Other participants expressed uncertainty about their understanding. This uncertainty was expressed either about their own risk to develop HD or about the clinical implication of their result for their children. Uncertainty fell into two categories, actual uncertainty or perceived uncertainty. More specifically, individuals who expressed actual uncertainty were genuinely uncertain about the clinical implications of their IA PTR. While these participants sensed that their result was not “a straight negative”, they could not articulate the significance of this. One participant said:

“I don’t understand what [my result] means. Does it mean I have Huntington’s because I’m a thirty-four? I really honestly don’t know at this point; I’m a little confused.”

Another participant shared:

I don’t have Huntington’s, I understand that much. [But] the kids, can they or can’t they; will they or won’t they? Does it mean they’re safe or not? I don’t know.”

Other individuals perceived themselves as being uncertain about the clinical significance of their “grey” result but in reality, these participants had good understanding. One participant stated;

“My result means there is a small chance my kids could still develop HD, but I could be mistaken, I’m not really sure, I don’t really know.”

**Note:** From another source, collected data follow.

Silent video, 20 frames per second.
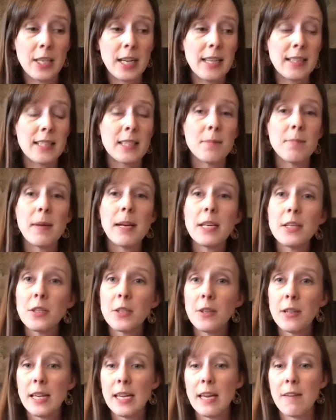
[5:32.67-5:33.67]
And
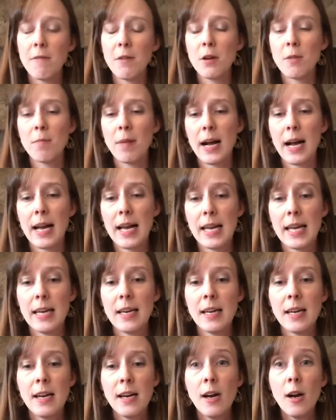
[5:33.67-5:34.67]
especially if you're
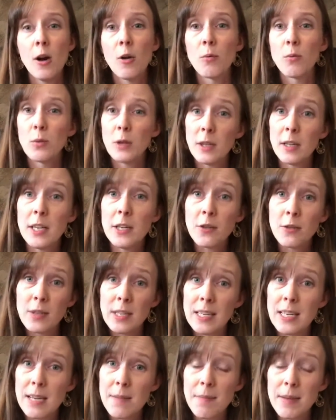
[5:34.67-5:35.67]
buying really
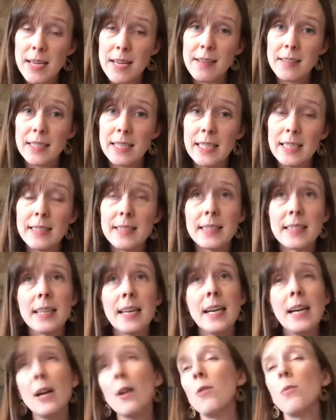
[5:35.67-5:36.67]
trendy pieces,
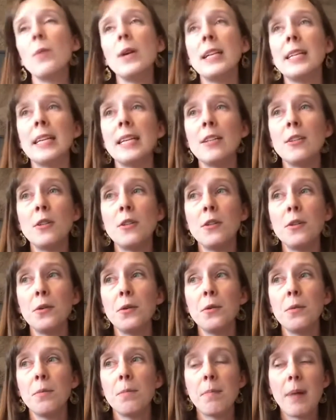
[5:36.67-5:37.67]
we tend
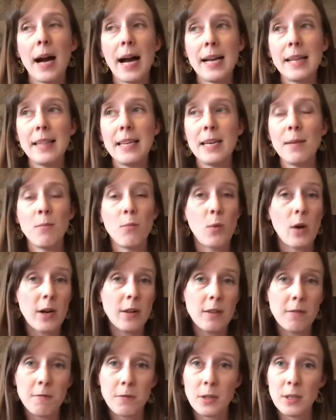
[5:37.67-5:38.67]
to buy them, wear
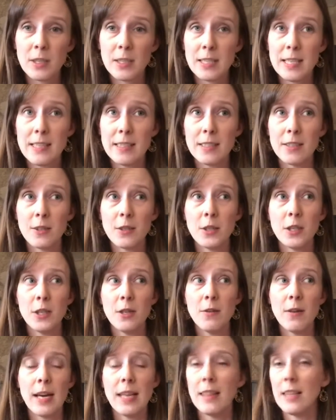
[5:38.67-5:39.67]
them for a season or
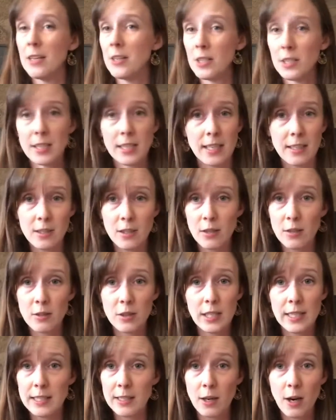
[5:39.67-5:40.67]
two, and then just
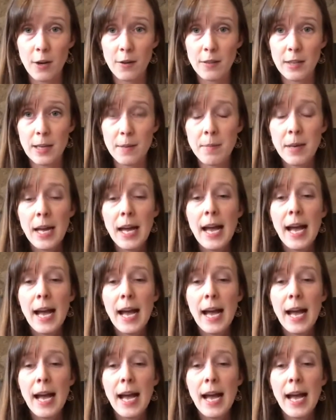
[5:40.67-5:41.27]
discard them.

Another group of participants had good understanding about the clinical implications of their result for themselves and their children. These individuals understood that while they would not develop HD, their children or future generations of their family remained at-risk of the disease. These individuals were also aware of the inherent uncertainty due to the limited scientific knowledge that currently exists about IAs.

Participants’ understanding of the scientific facts surrounding IAs was also variable. Many individuals did not understand why a risk remained for their children. Specifically, participants had difficulty grasping the concept of CAG repeat instability and how expansion of their IA could result in their children developing HD later in life. One participant, with good understanding, explained:

“I think the concept of [CAG repeat] instability is something that people really have to get a hold of, just because you’re not going to get [HD], instability exists and therefore your children can still develop it. Your [CAG repeat] number can jump and expand if you’re in the grey area.”

Many participants also struggled to understand from whom they inherited the IA. In other words, some individuals had difficulty understanding that they received their IA from their unaffected parent or the non-HD side of the family. One knowledge individual explained:

“If people really thought about it then they would be conscious of the fact that [the intermediate allele] could come from the other side [of the family] but you kind of disregard the side [of the family] where [HD] isn’t exhibited. I mean I didn’t give any consideration to that [possibility] so I was really surprised.”

Understanding the scientific facts surrounding IAs played an important role in the “Grasping the Grey” model as it appeared to assist many participants in feeling more certain about their understanding of the unusual clinical implications of an IA PTR.

Interpretation of an Intermediate Allele Predictive Test Result

The interpretation of a “grey” PTR refers to participants’ perception of the significance the result will have in their life and the lives of their children. Participants’ interpretations were highly influenced by their understanding of the clinical implication and scientific facts of IAs. Individuals’ interpretations occurred within the context of their family experience, beliefs, genetic counseling, and expectations and evolved over time, shifting in response to new experiences and knowledge. Four different interpretations of an IA PTR were described by participants: six individuals interpreted their result as “free & clear”, eight individuals were “sitting on the fence”, 10 individuals interpreted their result as something that “could be worse”, and five individuals viewed their result as a “threatened future” (Fig. 2, Table 2).

Free & Clear

Some individuals interpreted their IA PTR to mean that they and their family were “free & clear” of HD. These individuals formed this meaning based on their poor understanding of the clinical implications of an IA result. One male participant who had a long-standing family history shared:

“I’m free and clear and my children are even better because it’s 50–50.”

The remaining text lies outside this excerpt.